In light of that debate, one of the more important sections of the Hamdan opinion may be at page 29-30 of the slip opinion, in which the Court considers the argument that the Authorization to Use Mililtary Force implicitly authorized the President to establish military commissions. The Court easily rejected that argument:

The Government would have us . . . find in . . .the AUMF . . . specific, overriding authorization for the very commission that has been convened to try Hamdan. Neither of these congressional Acts, however, expands the President’s authority to convene military commissions. First, while we assume that the AUMF activated the President’s war powers, see Hamdi v. Rumsfeld, 542 U. S. 507 (2004) (plurality opinion), and that those powers include the authority to convene military commissions in appropriate circumstances, see id., at 518; Quirin, 317 U. S., at 28–29; see also Yamashita, 327 U. S., at 11, there is nothing in the text or legislative history of the AUMF even hinting that Congress intended to expand or alter the authorization set forth in Article 21 of the UCMJ. Cf. Yerger, 8 Wall., at 105 (”Repeals by implication are not favored”).

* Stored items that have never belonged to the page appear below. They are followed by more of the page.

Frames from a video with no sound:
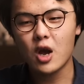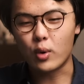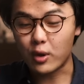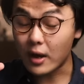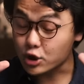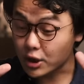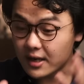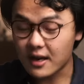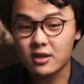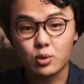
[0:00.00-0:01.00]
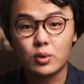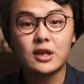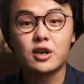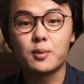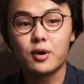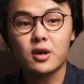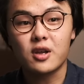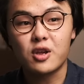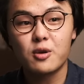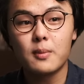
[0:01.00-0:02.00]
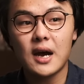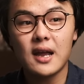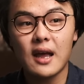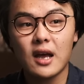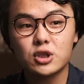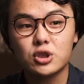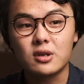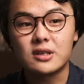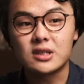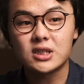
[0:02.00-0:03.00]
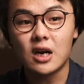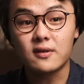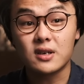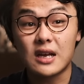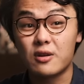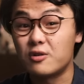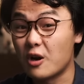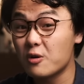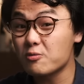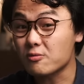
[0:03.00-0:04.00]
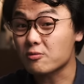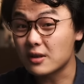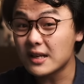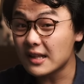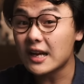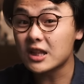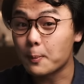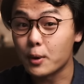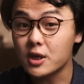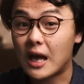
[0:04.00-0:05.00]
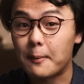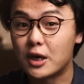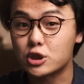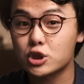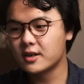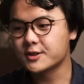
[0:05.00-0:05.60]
when you actually get down to reading the book, you might actually discover that you don't really like the book that much.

Am I right that this would seem to be a considerably narrower reading of the AUMF than that suggested in Justice O’Connor’s Hamdi concurrence? Or is this discussion too brief to draw such a conclusion?
In a part of his dissent joined only by Justice Scalia, Justice Thomas offered a very different view:

. . . [C]ongressional authorization for military commissions pertaining to the instant conflict derives not only from Article 21 of the UCMJ, but also from the more recent, and broader, authorization contained in the AUMF.FN2

FN2: Although the President very well may have inherent authority to try unlawful combatants for violations of the law of war before military commissions, we need not decide that question because Congress has authorized the President to do so. Cf. Hamdi v. Rumsfeld, 542 U. S. 507, 587 (2004) (Thomas, J., dissenting) (same conclusion respecting detention of unlawful combatants).

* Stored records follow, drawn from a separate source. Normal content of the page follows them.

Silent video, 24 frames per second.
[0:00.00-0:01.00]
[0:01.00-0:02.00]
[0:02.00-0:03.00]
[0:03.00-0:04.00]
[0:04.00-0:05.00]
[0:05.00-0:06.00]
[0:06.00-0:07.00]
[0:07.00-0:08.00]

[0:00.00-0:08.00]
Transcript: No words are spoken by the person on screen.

I note the Court’s error respecting the AUMF not because it is necessary to my resolution of this case—Hamdan’s military commission can plainly be sustained solely under Article 21—but to emphasize the complete congressional sanction of the President’s exercise of his commander-in-chief authority to conduct the present war. In such circumstances, as previously noted, our duty to defer to the Executive’s military and foreign policy judgment is at its zenith; it does not countenance the kind of second-guessing the Court repeatedly engages in today. Military and foreign policy judgments “‘are and should be undertaken only by those directly responsible to the people whose welfare they advance or imperil. They are decisions of a kind for which the Judiciary has neither aptitude, facilities nor responsibility and which has long been held to belong in the domain of political power not subject to judicial intrusion or inquiry.’” Hamdi, supra, at 582–583 (Thomas, J., dissenting) (quoting Chicago & Southern Air Lines, Inc. v. Waterman S. S. Corp., 333 U. S. 103, 111 (1948) ).